**Exercise instructions**. Leave every image out, and print the remaining lines below exactly.

##### Records for this task #####

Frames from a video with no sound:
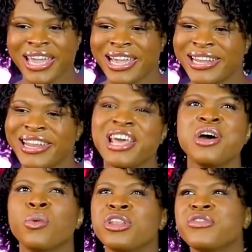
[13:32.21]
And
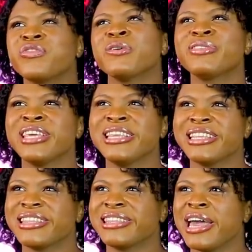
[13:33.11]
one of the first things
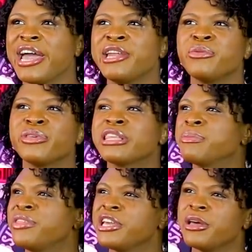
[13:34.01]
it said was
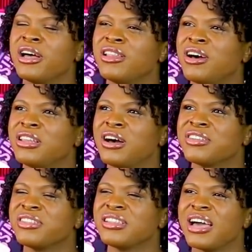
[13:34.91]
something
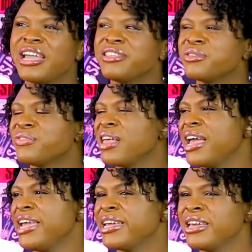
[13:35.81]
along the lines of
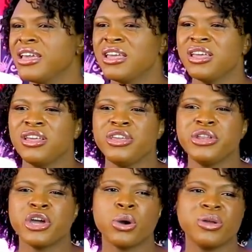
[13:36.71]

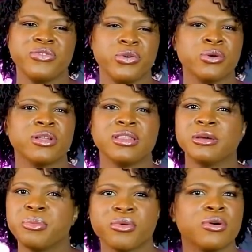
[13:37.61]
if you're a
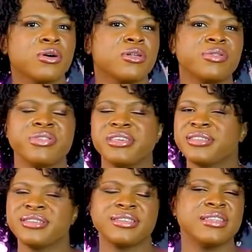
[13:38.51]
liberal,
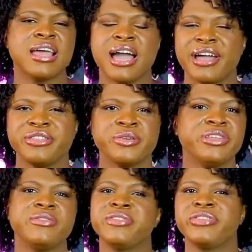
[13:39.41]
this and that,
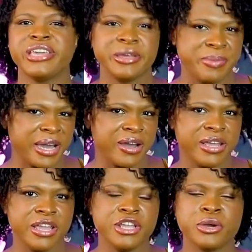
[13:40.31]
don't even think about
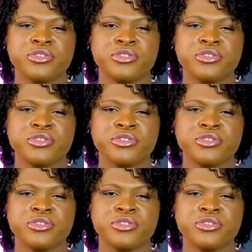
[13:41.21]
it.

#####

**The answer**.
Frames from a video with no sound:
[13:32.21]
And
[13:33.11]
one of the first things
[13:34.01]
it said was
[13:34.91]
something
[13:35.81]
along the lines of
[13:36.71]

[13:37.61]
if you're a
[13:38.51]
liberal,
[13:39.41]
this and that,
[13:40.31]
don't even think about
[13:41.21]
it.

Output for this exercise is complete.